◆ Collected data
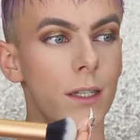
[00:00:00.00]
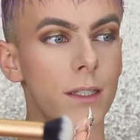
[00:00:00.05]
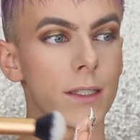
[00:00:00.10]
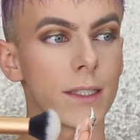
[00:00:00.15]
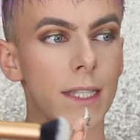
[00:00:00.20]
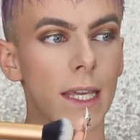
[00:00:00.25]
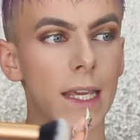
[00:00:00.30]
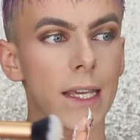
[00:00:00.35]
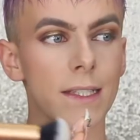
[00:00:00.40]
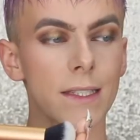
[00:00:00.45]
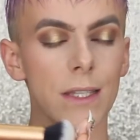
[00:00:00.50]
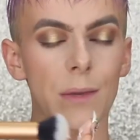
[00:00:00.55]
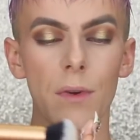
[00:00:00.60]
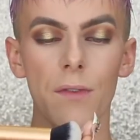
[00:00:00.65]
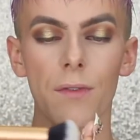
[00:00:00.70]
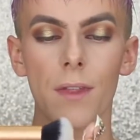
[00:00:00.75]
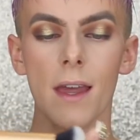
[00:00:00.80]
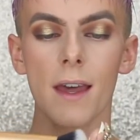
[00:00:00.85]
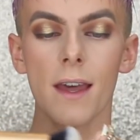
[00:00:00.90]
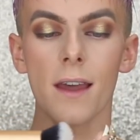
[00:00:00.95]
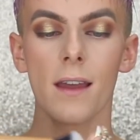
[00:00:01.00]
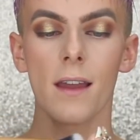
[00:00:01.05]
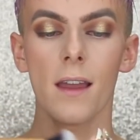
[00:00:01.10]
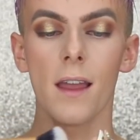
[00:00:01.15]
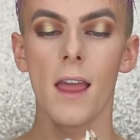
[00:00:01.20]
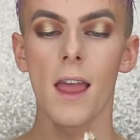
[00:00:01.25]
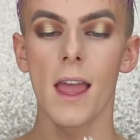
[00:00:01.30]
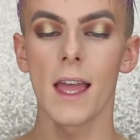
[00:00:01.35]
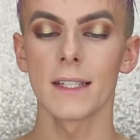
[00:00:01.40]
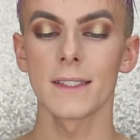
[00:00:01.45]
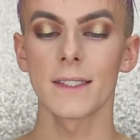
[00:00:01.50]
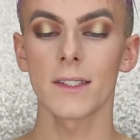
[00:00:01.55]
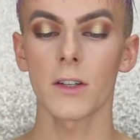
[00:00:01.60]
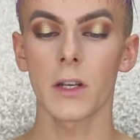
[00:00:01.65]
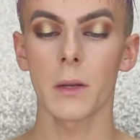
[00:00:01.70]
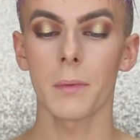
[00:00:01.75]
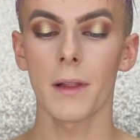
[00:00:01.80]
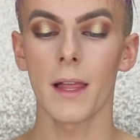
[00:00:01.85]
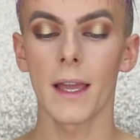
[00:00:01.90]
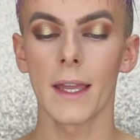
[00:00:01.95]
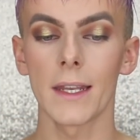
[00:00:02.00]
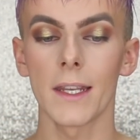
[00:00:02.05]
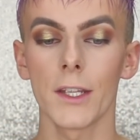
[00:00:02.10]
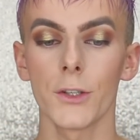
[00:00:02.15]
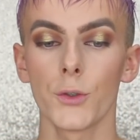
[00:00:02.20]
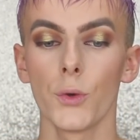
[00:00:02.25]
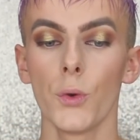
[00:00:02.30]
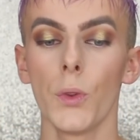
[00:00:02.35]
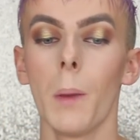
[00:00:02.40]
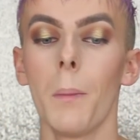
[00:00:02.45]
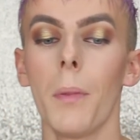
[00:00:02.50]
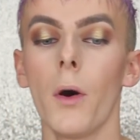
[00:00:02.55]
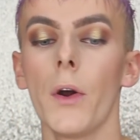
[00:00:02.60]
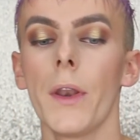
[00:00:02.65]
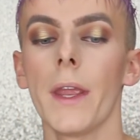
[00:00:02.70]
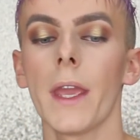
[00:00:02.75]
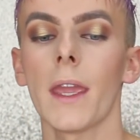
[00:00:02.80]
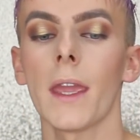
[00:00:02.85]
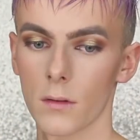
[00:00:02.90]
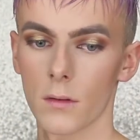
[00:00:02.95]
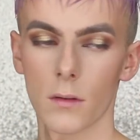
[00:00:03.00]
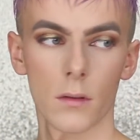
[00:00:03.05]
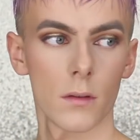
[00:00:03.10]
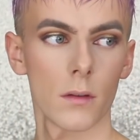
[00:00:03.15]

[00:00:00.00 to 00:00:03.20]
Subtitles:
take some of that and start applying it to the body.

◆ What the task requires
What the answer needs is every line from the one containing "[00:00:02.90]" through the final line of the data above, copied exactly, without pictures.

◆ Reply to the exercise
[00:00:02.90]
[00:00:02.95]
[00:00:03.00]
[00:00:03.05]
[00:00:03.10]
[00:00:03.15]

[00:00:00.00 to 00:00:03.20]
Subtitles:
take some of that and start applying it to the body.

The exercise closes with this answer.